For the next couple of hours Paolo alternately bent over the chart and then scowled at the coastline through the telescope, occasionally scribbling a name and time on the slate kept in the drawer of the binnacle box, and careful to add a brief description of each one—the captain was sure to read the daily journal, which all midshipmen were required to keep and which was supposed to form a diary of the voyage, noting particularly anything of navigational interest and importance.
Well, Paolo thought, we passed Cabo Roche a couple of miles back, so that castle must be the Castillo de Sancti Petri. The Medina Sidonia sugarloaf came next, and then the village of Conil, built on a hill sloping back from the coast and easily seen in the glare of the afternoon sun because most of the buildings were white. A cluster of spinning windmills on top of a nearby hill looked, in the distance, like a bunch of flowers.
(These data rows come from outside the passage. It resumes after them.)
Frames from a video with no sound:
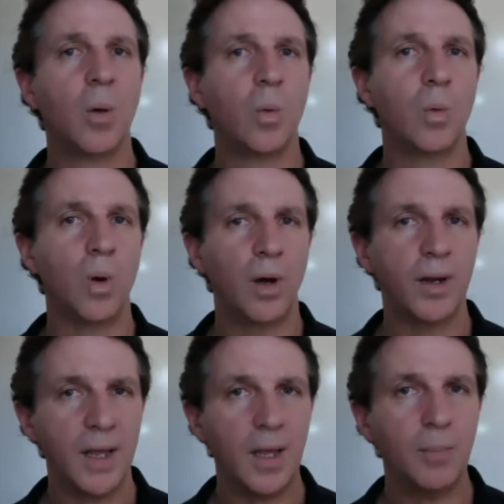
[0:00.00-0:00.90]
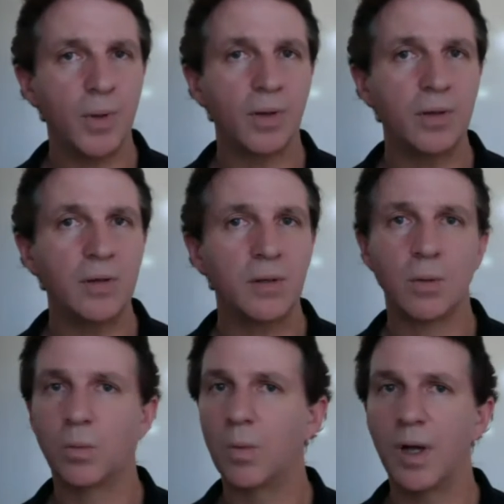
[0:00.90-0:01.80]
what happened
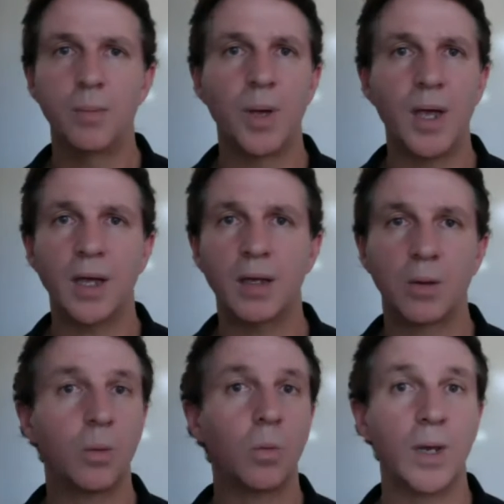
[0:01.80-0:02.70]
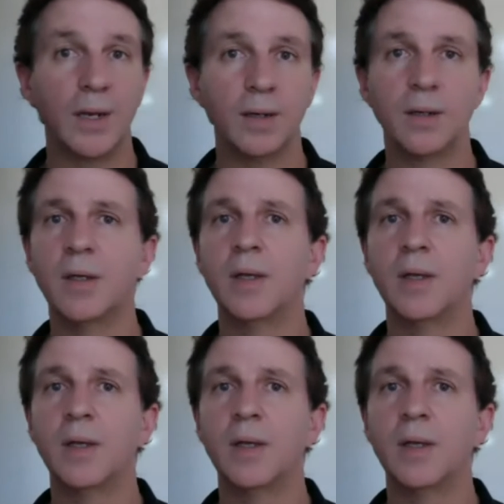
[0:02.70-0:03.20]
way back when.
Inland, the bulky Monte de Patria was spotted by a series of towers—Torre La Atalaya, followed by the square-shaped Castilobo, which was hard to see because its grey stone blended with the land behind. Then on a small headland was Nueva, a round tower standing out among the rocks.
As the Calypso sailed south-east along a flat stretch of the coast which ran for five or six miles, blurred by the haze thrown up as the Atlantic slapped the beaches but backed by the line of mountains, blue-grey in the distance, Paolo studied what seemed to be a small island lying just off the coast.
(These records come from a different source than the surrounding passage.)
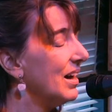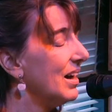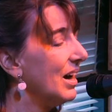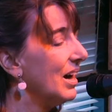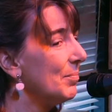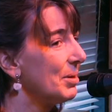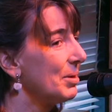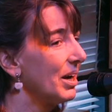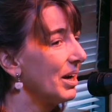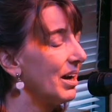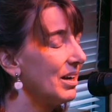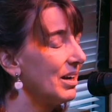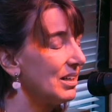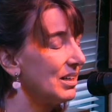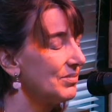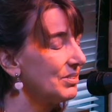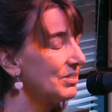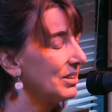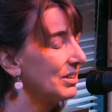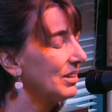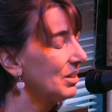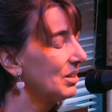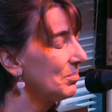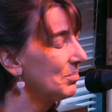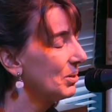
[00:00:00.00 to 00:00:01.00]
I mean, I
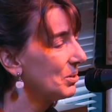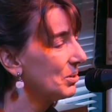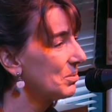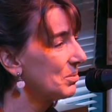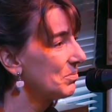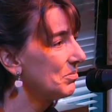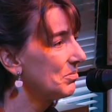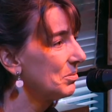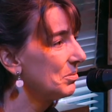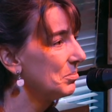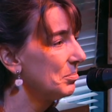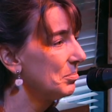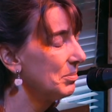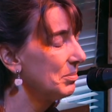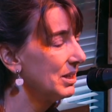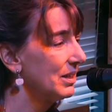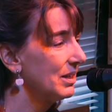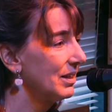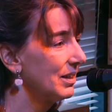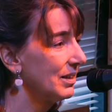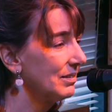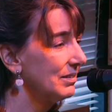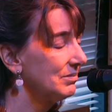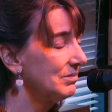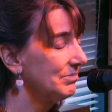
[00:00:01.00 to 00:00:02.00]
often come home from a
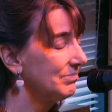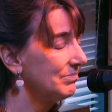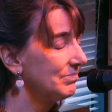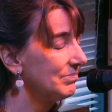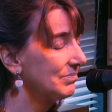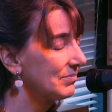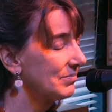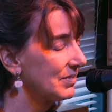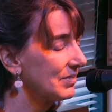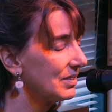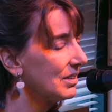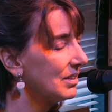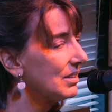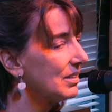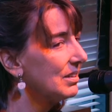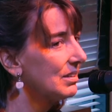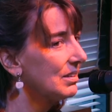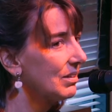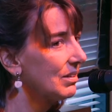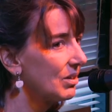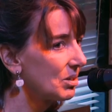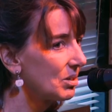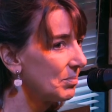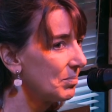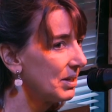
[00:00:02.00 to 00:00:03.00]
meeting,
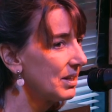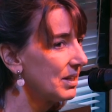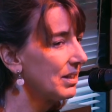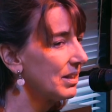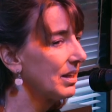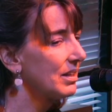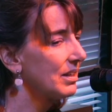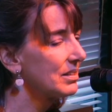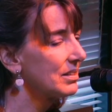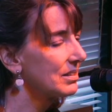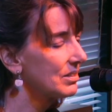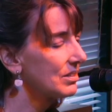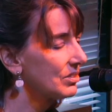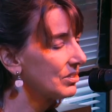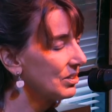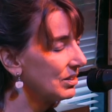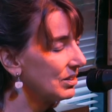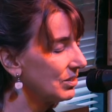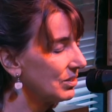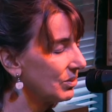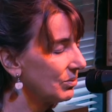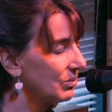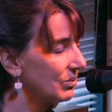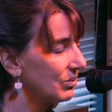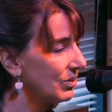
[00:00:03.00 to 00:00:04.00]
go to my desk, shut
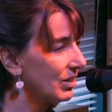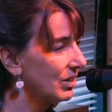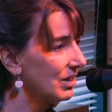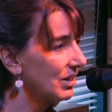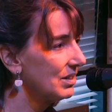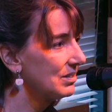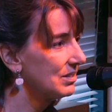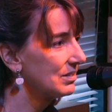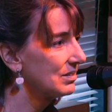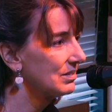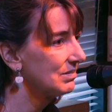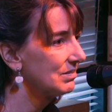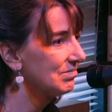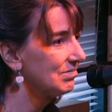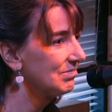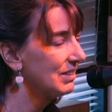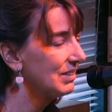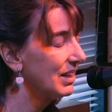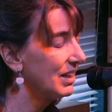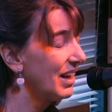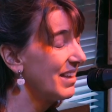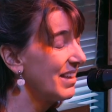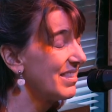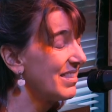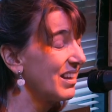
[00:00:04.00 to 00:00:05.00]
the door,
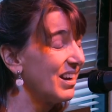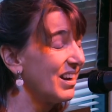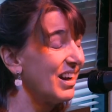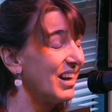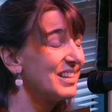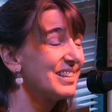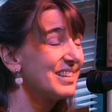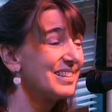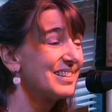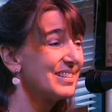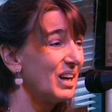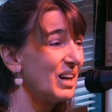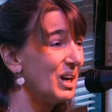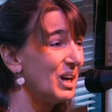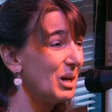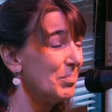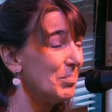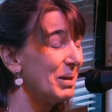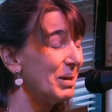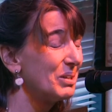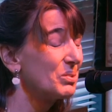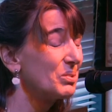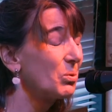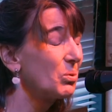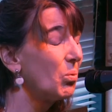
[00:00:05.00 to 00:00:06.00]
and then I
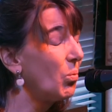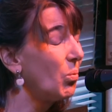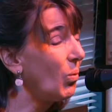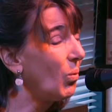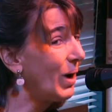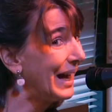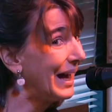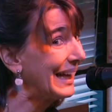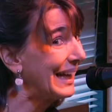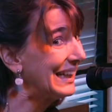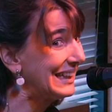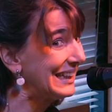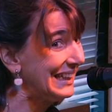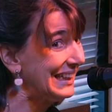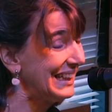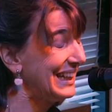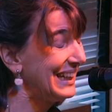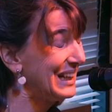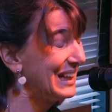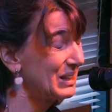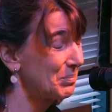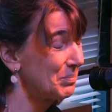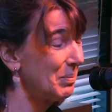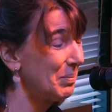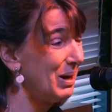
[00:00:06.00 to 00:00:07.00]
sob as quietly
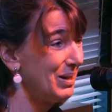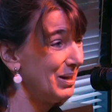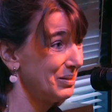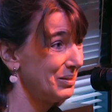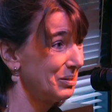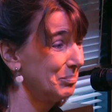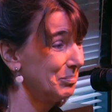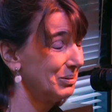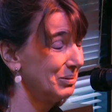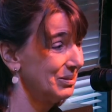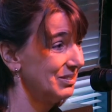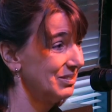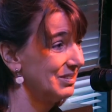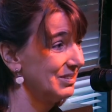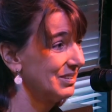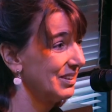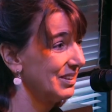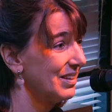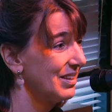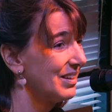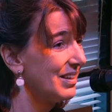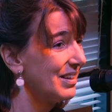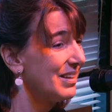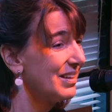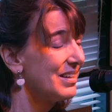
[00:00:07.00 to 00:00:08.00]
as possible.
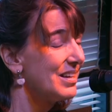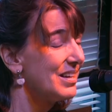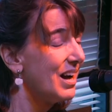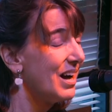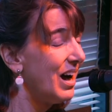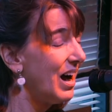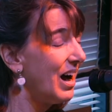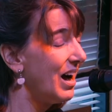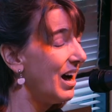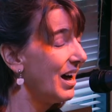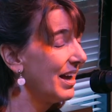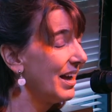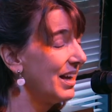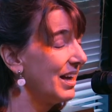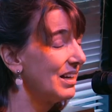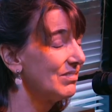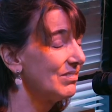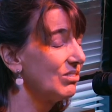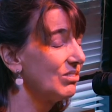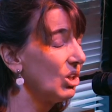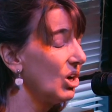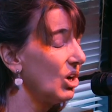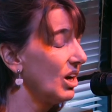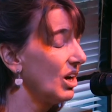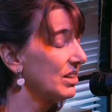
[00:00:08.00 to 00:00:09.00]
I
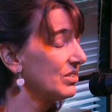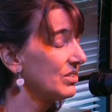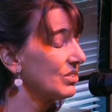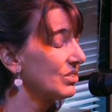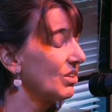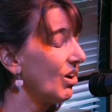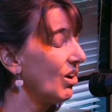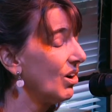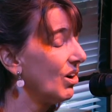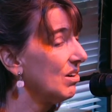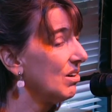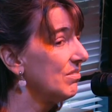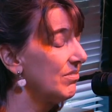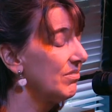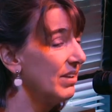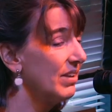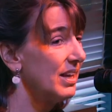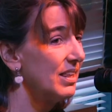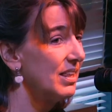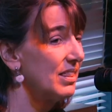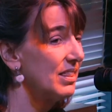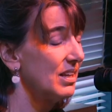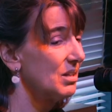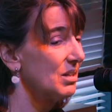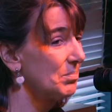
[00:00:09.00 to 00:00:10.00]
have lost all
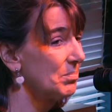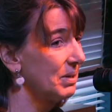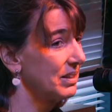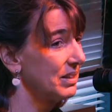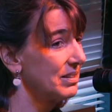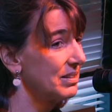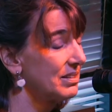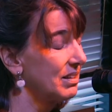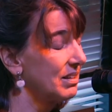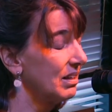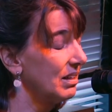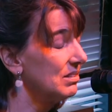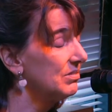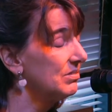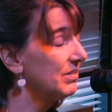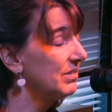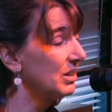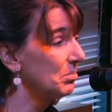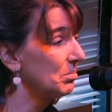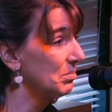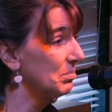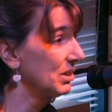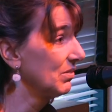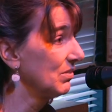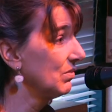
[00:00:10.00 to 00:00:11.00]
faith in myself
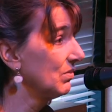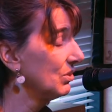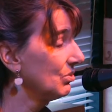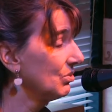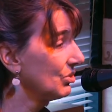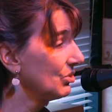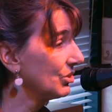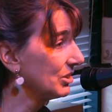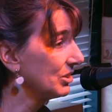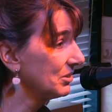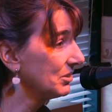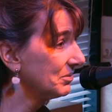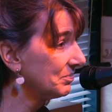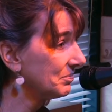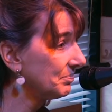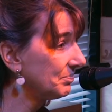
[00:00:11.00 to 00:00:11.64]
and my future.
Yet the chart did not show an island and, puzzled, he was just examining it with the glass for what seemed to be the tenth time when Ramage walked over. “You look worried.”
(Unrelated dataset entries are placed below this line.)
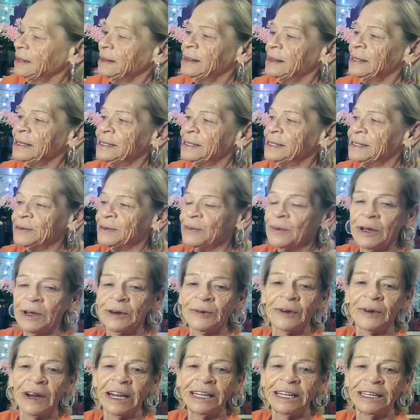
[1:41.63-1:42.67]
this
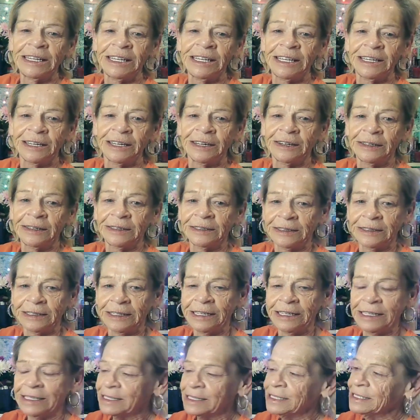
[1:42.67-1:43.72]
one right here.
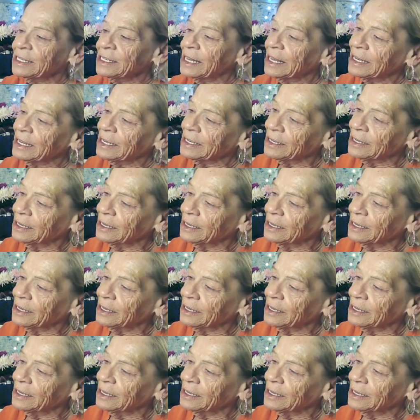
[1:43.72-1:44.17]
It's like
“That island, sir,” he said, gesturing over the larboard bow. “It isn’t on the chart!”
“Perhaps it isn’t an
island …”
“But …” Paolo guessed the comment was a hint.
“If you went aloft with the bring-’em-near, the extra height would show that your ‘island’ is a headland, the end of a long and low sandy spit. Look inland—that flat-topped high ridge running back to the mountains is the Altos de Meca, so …”
“So that’s Cabo Trafalgar, sir!” Paolo exclaimed, the relief very apparent in his voice.
“Exactly, and remember if you pass this way again close inshore, that from the north (and the south, of course) it does look like an island.” Ramage bent over the chart. “Yes, there’s a very prominent round tower at the seaward end of the Altos de Meca. Not surprisingly it’s called the Torre de Meca.”
“Trafalgar doesn’t seem a very Spanish name,” Paolo commented, “especially compared with the towers.”
“It’s not, and although the English call it TrafALgar with the emphasis on the second syllable, it should be on the third, TrafalGAR, because it’s taken from the Moorish name.”
“What was its original name, then, sir?”
“Original name? Well, the Romans were probably the first to name it—from memory something like Promontorium Junonis. Then the Moors called it Taraf el gar, which means (so Mr Southwick tells me) ‘the promontory of caves.’”
“Are there caves there, sir?”
“Presumably—I’ve never visited the place. By the way, the chart shows a reef just south of it, the Arrecife de Canaveral, quite apart from these reefs further offshore. Remember that, if you’re ever leading a shore party from the south!”
“With all these towers and forts, I’d sooner stay at sea,” Paolo said with a grin. “The next tower is only three miles south-east of the cape, Torre del Tajo.”
“No, I don’t think we shall be visiting Spain on this voyage,” Ramage said, and then remembered that until they were off Gibraltar and he could open the sealed orders, he did not know.